* [REQUIRED WORK] The task calls for an exact copy of the records, without any images.

* [SUPPLIED ENTRIES]
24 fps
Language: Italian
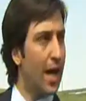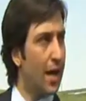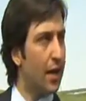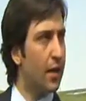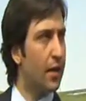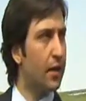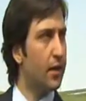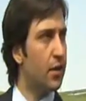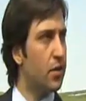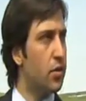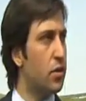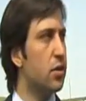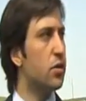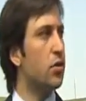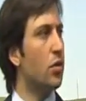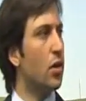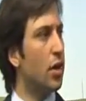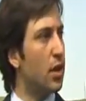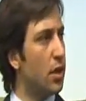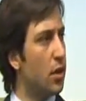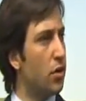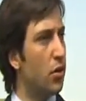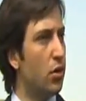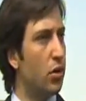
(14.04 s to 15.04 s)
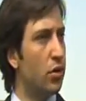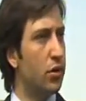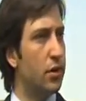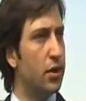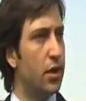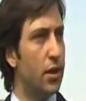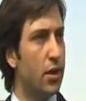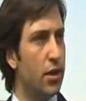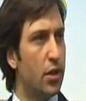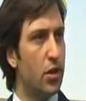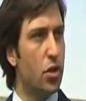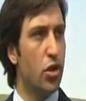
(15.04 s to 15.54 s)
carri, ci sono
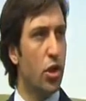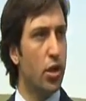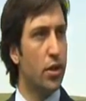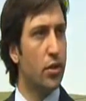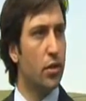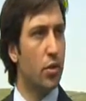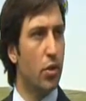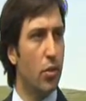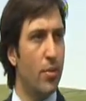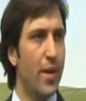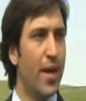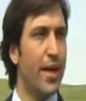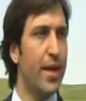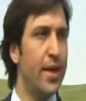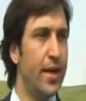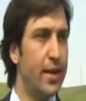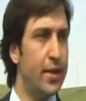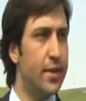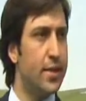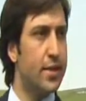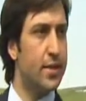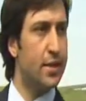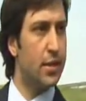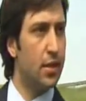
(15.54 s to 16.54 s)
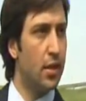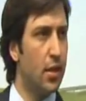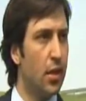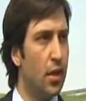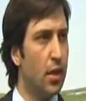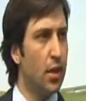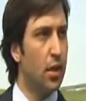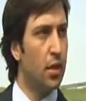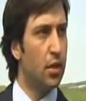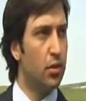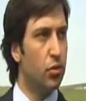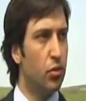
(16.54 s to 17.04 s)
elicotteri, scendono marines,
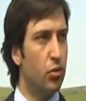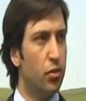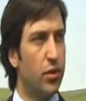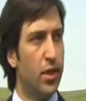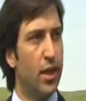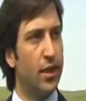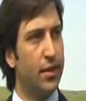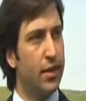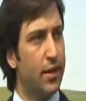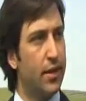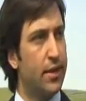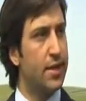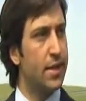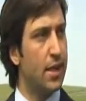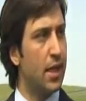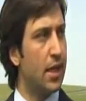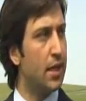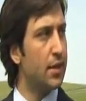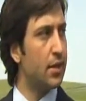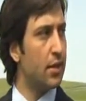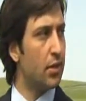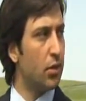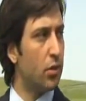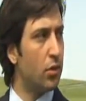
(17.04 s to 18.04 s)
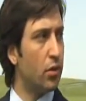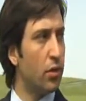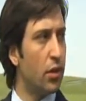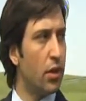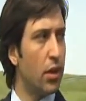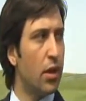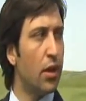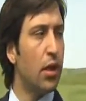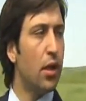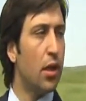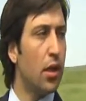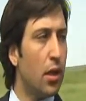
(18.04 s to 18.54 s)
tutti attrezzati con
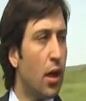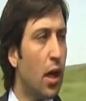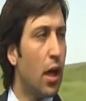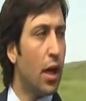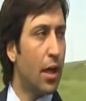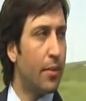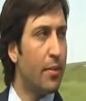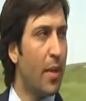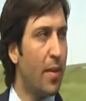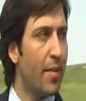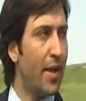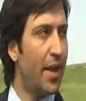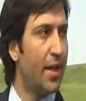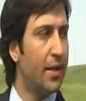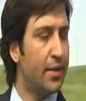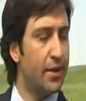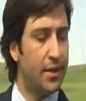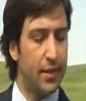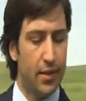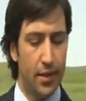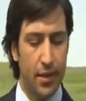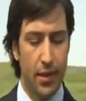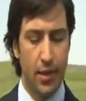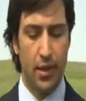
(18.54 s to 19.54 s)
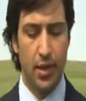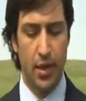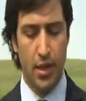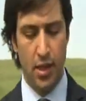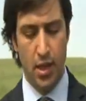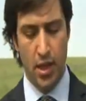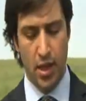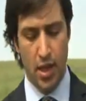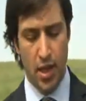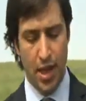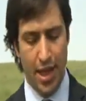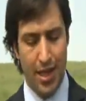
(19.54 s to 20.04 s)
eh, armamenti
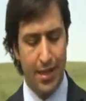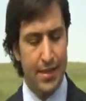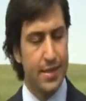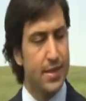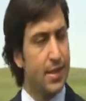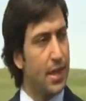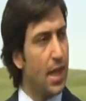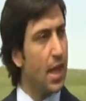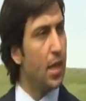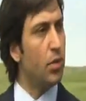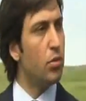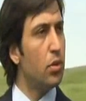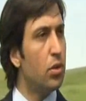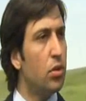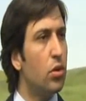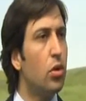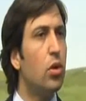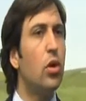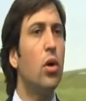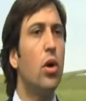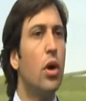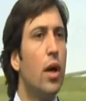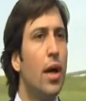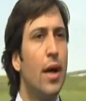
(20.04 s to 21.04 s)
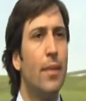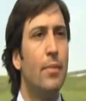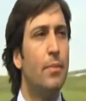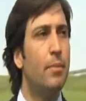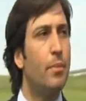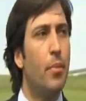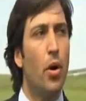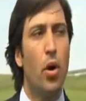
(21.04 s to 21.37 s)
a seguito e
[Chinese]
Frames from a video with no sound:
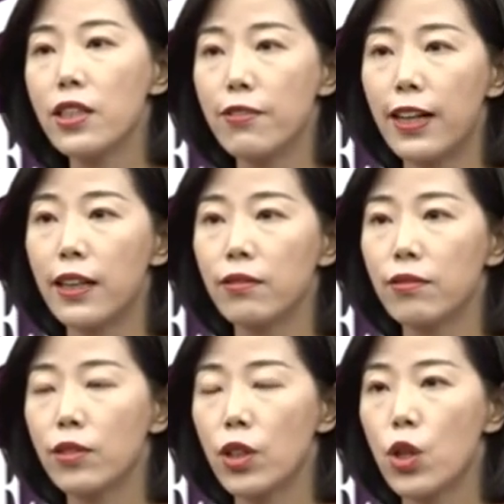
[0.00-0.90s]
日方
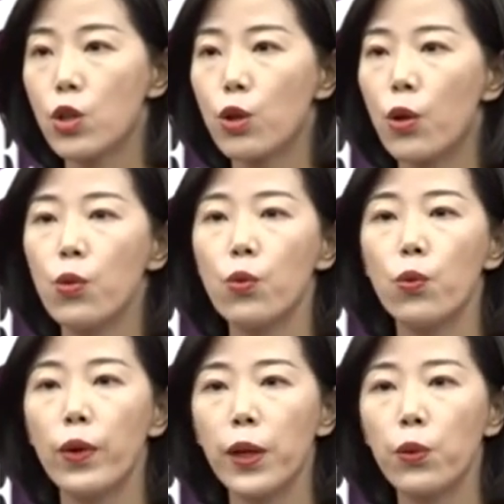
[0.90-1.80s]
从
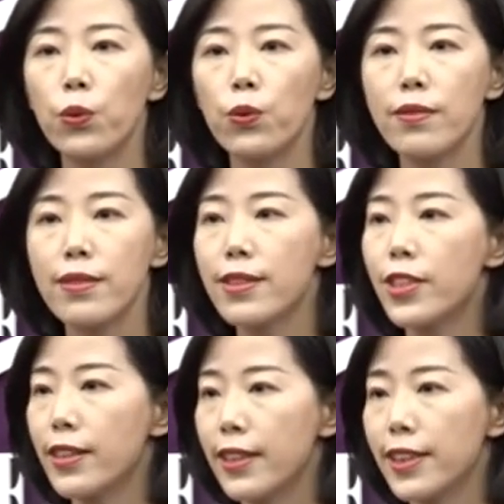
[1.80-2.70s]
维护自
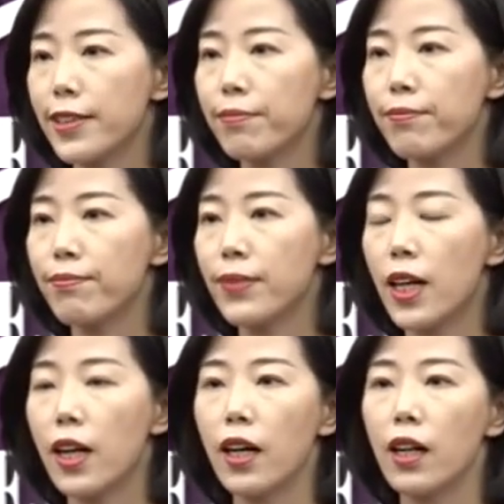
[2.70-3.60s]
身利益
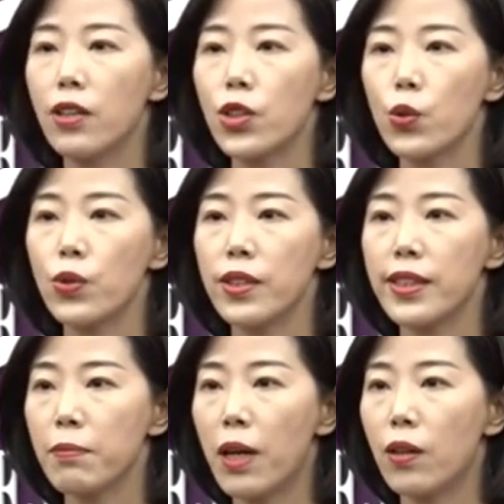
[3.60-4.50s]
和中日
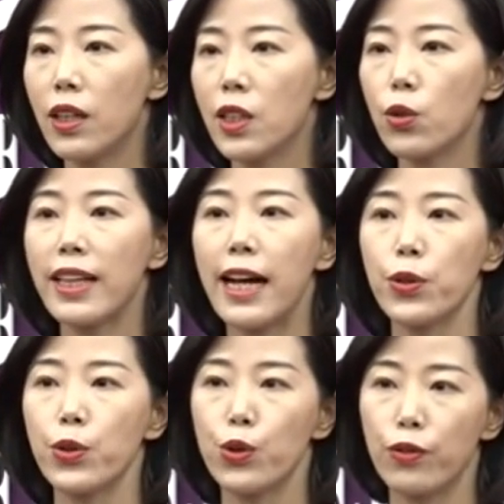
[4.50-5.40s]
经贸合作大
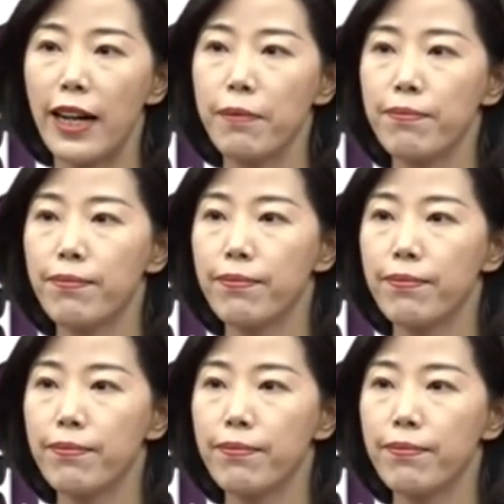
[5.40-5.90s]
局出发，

* [REPLY TO THE TASK]
24 fps
Language: Italian
(14.04 s to 15.04 s)
(15.04 s to 15.54 s)
carri, ci sono
(15.54 s to 16.54 s)
(16.54 s to 17.04 s)
elicotteri, scendono marines,
(17.04 s to 18.04 s)
(18.04 s to 18.54 s)
tutti attrezzati con
(18.54 s to 19.54 s)
(19.54 s to 20.04 s)
eh, armamenti
(20.04 s to 21.04 s)
(21.04 s to 21.37 s)
a seguito e
[Chinese]
Frames from a video with no sound:
[0.00-0.90s]
日方
[0.90-1.80s]
从
[1.80-2.70s]
维护自
[2.70-3.60s]
身利益
[3.60-4.50s]
和中日
[4.50-5.40s]
经贸合作大
[5.40-5.90s]
局出发，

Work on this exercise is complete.